Stored data:
---*---

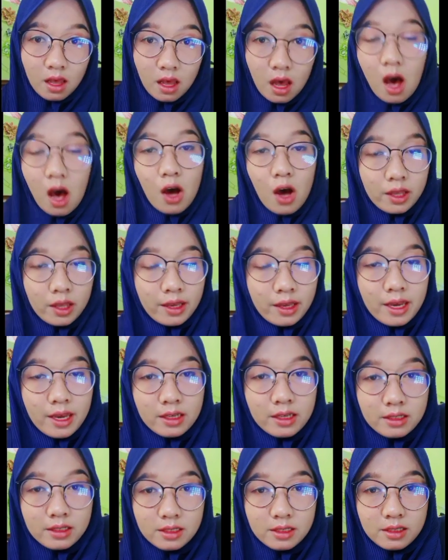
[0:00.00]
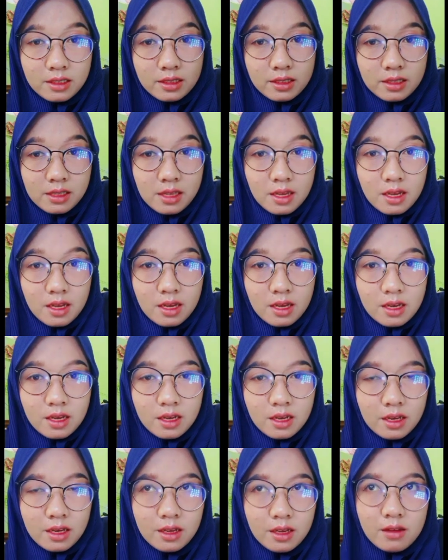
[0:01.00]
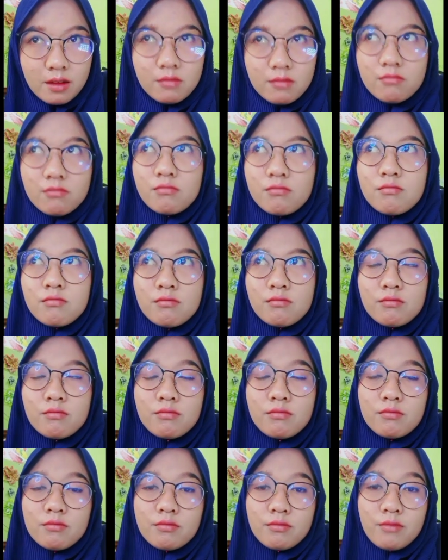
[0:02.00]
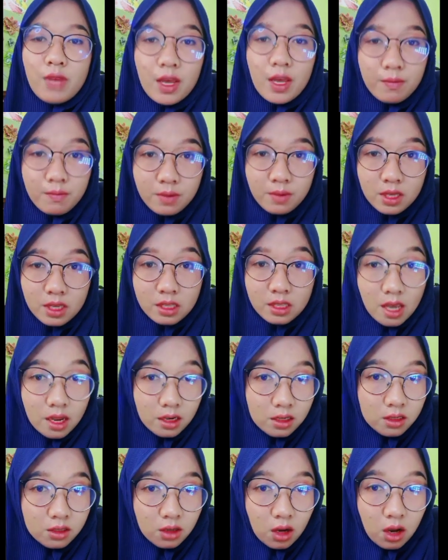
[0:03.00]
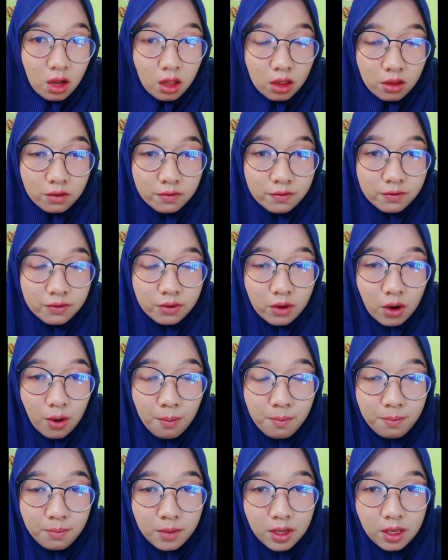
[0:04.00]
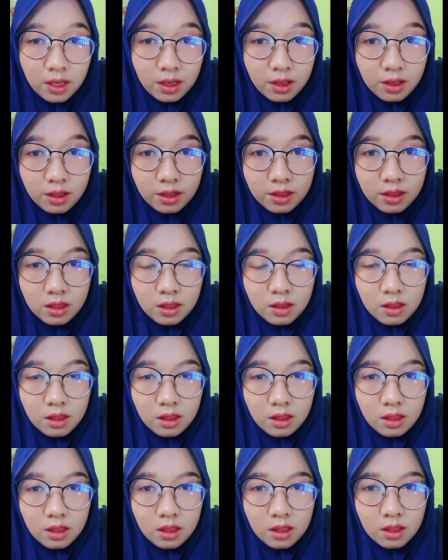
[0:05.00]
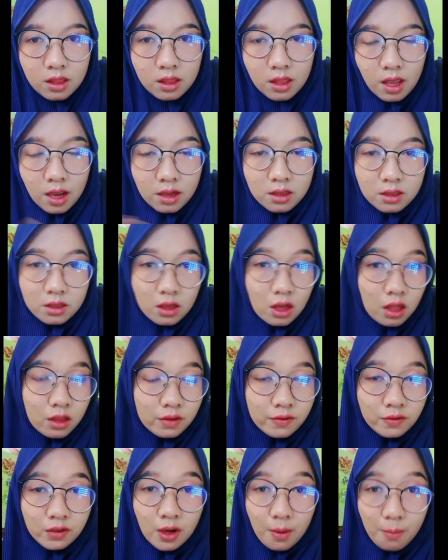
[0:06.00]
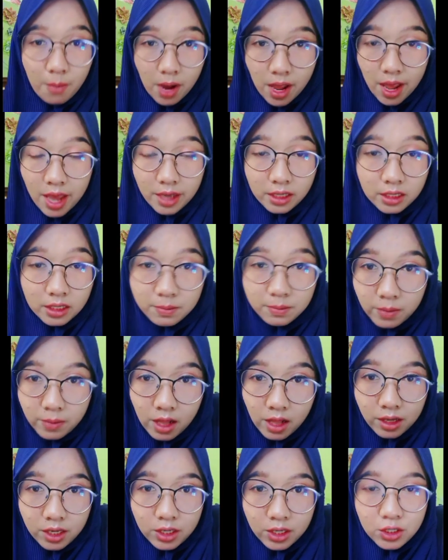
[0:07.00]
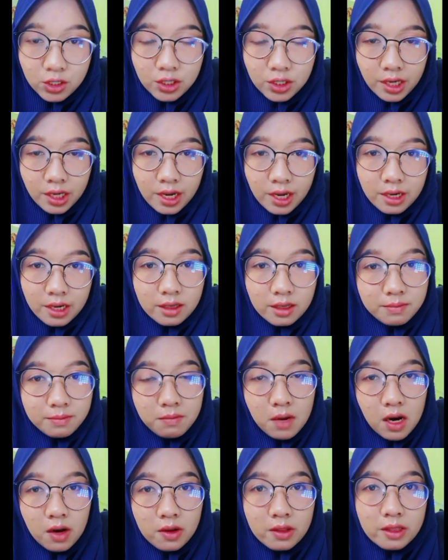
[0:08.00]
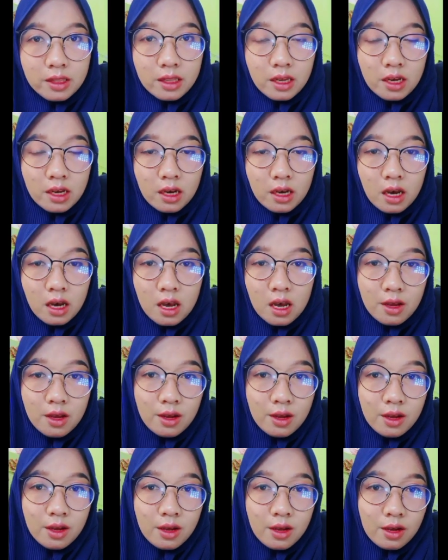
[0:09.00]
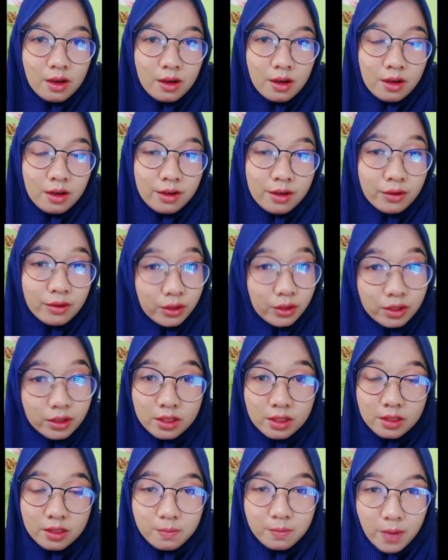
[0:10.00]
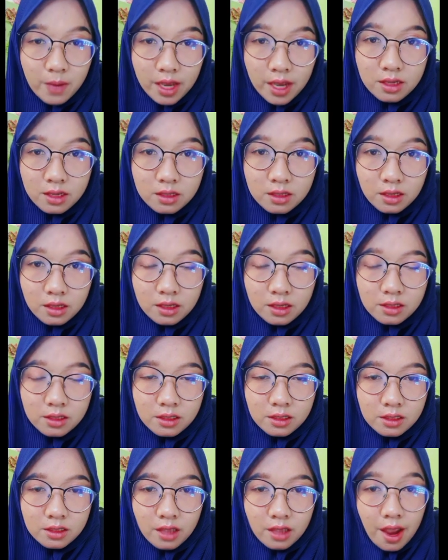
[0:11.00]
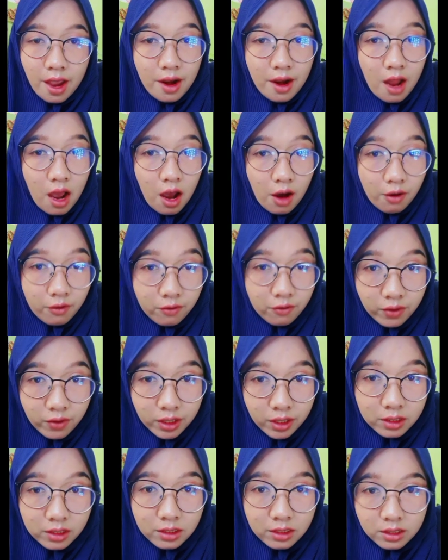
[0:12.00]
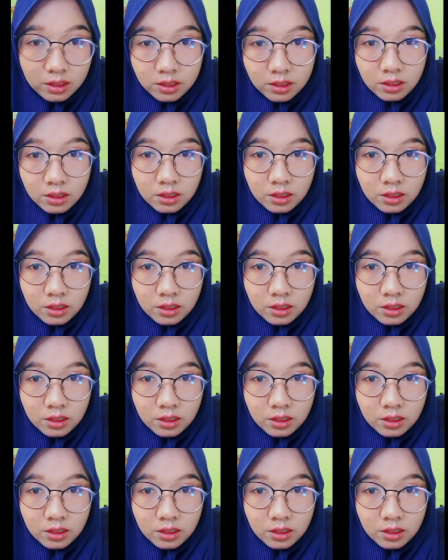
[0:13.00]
Okay, guys. Maybe that's all from me. That's all from my explanation about root spaces and affix.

---*---

#### [DESCRIPTION OF THE TASK]
Repeat the records above word for word. Pictures stay out of the copy.

#### [RESPONSE TO THIS TASK]
[0:00.00]
[0:01.00]
[0:02.00]
[0:03.00]
[0:04.00]
[0:05.00]
[0:06.00]
[0:07.00]
[0:08.00]
[0:09.00]
[0:10.00]
[0:11.00]
[0:12.00]
[0:13.00]
Okay, guys. Maybe that's all from me. That's all from my explanation about root spaces and affix.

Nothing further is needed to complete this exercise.